Le vieux marin devint pensif.

—Si nous nous établissions dans la vallée!… fit Hélène, en interrompant ses réflexions. Il semble que tout y soit si doux et si calme! ajouta-t-elle d'une voix irrésolue, comme si elle craignait que son père ne refusât d'accéder à son désir.

Le lac cristallin et la vallée verdoyante avec ses figuiers séculaires attiraient invinciblement la jeune fille.

—Soyons prudents, mon enfant! répondit le vieillard. Si le lac n'a pas d'écoulement, il n'est pas sans danger de nous établir dans son voisinage. Nous pouvons être surpris par une inondation et alors que deviendrions-nous! Cela peut arriver facilement. Dans cette zone, comme tu as pu le voir, il éclate fréquemment des orages qui inondent en quelques minutes les lieux bas. D'ailleurs, ce lac peut bien être tout bonnement un reste de la terrible averse qui, la nuit dernière, a submergé la vallée. S'il en est ainsi, nous devons nous établir sur une pente, d'où l'eau s'écoulerait rapidement.

Hélène écouta en silence les arguments de son père. Elle comprenait qu'il avait raison, mais elle prévoyait en même temps qu'il lui serait très difficile de s'établir avec son père aveugle sur un versant. Dans la vallée on voyait verdir des prairies, dans lesquelles, à ce qu'elle croyait, elle pourrait se promener souvent avec lui.

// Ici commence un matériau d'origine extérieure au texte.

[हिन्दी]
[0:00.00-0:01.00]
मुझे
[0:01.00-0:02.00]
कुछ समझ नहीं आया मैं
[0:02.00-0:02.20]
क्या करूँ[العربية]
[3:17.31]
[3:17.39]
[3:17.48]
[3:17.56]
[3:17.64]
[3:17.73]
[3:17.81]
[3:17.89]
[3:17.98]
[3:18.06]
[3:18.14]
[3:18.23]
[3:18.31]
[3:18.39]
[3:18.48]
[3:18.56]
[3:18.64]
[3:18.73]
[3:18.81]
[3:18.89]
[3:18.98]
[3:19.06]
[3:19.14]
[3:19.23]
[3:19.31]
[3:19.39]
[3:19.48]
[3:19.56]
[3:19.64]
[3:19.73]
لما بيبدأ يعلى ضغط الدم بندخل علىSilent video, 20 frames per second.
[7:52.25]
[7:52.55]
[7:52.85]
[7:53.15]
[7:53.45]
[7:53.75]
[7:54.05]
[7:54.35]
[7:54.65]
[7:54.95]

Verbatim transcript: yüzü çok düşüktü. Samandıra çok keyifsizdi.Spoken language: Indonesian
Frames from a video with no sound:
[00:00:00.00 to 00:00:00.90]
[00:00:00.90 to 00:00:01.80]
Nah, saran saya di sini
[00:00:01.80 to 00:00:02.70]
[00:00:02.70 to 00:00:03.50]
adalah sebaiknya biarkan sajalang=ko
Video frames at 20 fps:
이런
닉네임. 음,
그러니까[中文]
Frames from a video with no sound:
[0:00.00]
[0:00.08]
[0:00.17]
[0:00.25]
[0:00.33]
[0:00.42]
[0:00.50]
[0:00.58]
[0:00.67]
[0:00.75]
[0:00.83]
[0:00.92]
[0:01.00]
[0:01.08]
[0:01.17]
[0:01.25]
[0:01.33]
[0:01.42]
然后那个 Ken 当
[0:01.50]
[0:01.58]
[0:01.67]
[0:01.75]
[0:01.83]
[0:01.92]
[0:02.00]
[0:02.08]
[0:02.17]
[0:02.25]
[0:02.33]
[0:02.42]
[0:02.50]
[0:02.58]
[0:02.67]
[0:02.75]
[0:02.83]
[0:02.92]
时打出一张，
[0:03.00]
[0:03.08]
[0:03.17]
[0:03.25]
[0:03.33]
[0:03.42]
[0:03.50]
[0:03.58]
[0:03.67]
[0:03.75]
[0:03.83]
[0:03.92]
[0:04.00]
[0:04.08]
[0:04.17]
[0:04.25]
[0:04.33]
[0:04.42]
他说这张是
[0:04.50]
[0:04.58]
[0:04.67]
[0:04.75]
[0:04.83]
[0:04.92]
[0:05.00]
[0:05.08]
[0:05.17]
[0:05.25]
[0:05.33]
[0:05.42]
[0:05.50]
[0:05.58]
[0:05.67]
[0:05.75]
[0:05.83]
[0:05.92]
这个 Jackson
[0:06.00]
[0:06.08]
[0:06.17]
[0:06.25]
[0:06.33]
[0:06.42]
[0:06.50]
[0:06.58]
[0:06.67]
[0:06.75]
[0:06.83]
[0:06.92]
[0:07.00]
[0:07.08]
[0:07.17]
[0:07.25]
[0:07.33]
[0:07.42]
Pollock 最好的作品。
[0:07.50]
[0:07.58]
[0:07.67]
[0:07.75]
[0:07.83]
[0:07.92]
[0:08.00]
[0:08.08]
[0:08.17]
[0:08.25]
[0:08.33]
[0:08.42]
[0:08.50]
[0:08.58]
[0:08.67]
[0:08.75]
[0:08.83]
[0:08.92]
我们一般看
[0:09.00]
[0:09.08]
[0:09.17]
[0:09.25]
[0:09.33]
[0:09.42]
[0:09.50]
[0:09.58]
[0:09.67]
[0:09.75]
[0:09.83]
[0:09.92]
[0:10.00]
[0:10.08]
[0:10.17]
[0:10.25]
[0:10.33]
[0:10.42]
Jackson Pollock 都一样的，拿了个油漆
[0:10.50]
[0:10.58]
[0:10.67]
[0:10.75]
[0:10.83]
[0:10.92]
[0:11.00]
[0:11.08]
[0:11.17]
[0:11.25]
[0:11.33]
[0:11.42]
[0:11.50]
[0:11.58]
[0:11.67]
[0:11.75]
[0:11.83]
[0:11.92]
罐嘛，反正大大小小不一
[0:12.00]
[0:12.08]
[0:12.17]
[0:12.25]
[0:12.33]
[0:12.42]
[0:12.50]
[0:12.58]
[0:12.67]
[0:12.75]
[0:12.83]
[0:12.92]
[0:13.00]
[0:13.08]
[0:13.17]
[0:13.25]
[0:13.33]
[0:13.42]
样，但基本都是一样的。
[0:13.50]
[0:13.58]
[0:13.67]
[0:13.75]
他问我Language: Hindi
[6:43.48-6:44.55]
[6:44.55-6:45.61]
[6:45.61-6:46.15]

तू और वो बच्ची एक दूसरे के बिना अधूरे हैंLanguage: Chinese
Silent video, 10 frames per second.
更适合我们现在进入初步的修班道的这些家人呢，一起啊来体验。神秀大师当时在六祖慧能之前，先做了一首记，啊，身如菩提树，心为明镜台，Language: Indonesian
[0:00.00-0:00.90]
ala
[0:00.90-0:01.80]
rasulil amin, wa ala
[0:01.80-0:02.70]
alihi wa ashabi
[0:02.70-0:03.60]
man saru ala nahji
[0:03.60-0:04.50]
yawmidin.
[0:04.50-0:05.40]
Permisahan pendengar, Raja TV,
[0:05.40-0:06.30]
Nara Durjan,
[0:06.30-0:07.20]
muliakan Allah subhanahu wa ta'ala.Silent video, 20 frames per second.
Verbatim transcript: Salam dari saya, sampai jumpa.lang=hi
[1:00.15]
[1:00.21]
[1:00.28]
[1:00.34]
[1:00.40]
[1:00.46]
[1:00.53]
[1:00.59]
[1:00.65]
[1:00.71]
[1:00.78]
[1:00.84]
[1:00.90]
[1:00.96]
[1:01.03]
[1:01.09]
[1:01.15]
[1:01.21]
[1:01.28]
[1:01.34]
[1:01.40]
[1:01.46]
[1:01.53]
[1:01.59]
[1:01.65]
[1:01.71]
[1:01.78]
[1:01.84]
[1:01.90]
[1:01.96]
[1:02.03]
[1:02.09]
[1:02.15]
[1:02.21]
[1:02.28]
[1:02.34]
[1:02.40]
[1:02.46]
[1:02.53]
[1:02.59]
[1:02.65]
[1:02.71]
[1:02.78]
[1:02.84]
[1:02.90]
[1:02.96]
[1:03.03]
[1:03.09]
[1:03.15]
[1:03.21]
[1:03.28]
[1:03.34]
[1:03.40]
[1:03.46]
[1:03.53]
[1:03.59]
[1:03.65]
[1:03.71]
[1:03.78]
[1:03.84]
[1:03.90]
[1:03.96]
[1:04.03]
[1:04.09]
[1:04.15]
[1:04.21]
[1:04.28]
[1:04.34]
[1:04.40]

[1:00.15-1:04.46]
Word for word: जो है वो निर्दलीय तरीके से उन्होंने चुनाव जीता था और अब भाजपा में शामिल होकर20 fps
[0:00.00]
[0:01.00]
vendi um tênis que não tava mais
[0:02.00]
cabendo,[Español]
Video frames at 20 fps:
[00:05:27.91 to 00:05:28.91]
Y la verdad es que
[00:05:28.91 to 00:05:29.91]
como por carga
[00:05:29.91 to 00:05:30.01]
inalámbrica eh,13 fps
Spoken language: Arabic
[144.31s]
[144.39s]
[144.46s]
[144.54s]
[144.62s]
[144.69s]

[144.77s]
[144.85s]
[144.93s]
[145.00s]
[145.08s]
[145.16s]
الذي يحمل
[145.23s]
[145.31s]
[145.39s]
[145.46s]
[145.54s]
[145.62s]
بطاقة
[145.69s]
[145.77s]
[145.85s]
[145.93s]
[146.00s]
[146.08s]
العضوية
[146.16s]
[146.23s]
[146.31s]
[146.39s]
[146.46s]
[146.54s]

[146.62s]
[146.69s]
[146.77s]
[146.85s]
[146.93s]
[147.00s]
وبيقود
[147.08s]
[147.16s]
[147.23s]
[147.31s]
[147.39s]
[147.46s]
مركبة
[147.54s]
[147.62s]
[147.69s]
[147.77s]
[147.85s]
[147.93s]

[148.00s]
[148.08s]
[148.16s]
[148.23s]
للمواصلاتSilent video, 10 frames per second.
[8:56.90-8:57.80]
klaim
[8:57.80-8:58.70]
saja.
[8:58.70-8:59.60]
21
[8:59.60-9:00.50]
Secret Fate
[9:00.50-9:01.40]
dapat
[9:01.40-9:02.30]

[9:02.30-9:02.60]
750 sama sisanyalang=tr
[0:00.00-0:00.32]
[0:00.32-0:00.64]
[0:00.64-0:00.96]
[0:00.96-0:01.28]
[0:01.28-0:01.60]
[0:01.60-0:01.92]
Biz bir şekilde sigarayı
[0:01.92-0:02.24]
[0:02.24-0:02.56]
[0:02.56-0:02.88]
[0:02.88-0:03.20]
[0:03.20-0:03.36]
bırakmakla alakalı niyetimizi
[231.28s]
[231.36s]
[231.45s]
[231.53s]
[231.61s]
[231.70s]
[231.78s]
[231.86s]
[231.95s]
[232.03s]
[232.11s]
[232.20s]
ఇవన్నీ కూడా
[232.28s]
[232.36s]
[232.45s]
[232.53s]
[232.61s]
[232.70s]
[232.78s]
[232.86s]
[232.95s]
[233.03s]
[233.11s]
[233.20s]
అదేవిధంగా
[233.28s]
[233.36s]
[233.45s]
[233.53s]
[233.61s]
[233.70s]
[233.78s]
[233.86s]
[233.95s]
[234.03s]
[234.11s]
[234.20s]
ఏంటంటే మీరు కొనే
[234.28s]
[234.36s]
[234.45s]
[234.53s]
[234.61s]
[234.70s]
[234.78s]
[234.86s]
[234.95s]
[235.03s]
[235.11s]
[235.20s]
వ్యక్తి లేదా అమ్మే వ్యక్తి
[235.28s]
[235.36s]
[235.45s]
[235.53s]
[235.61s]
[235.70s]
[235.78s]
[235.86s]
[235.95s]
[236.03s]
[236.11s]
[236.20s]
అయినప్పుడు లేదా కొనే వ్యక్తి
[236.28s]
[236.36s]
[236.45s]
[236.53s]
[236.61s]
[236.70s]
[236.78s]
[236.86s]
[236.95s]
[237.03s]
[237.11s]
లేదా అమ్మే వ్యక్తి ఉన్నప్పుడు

—Repose-toi un peu, mon enfant, tu dois être bien fatiguée, ajouta le vieillard avec sollicitude. Puis, descends dans la vallée et examine-la. Nous n'avons pas besoin d'y aller tous les deux: je ne ferais que te gêner. Observe avec attention les fruits et les arbres, mais ne goûte à aucun fruit avant de me l'avoir décrit. Dans cette zone torride, on rencontre beaucoup de produits vénéneux. Mais tout d'abord, sache si le lac s'écoule dans la mer ou non.

—Il n'est pas grand, et il ne me faudra pas beaucoup de temps pour en faire le tour, dit Hélène.

—Ne cours pas, ma fille, ne te fatigue pas. Je t'attendrai patiemment. Dis-moi seulement, dans combien de temps comptes-tu revenir à peu près?

—Dans une heure, tout au plus.

—C'est trop peu, mon enfant! fit avec un sourire le vieillard. Tu as oublié qu'il nous a fallu plus de deux heures pour gravir la montagne. Eh bien, va, ma chérie, je n'attendrai pas ton retour avant trois heures d'ici, et je resterai là bien tranquille.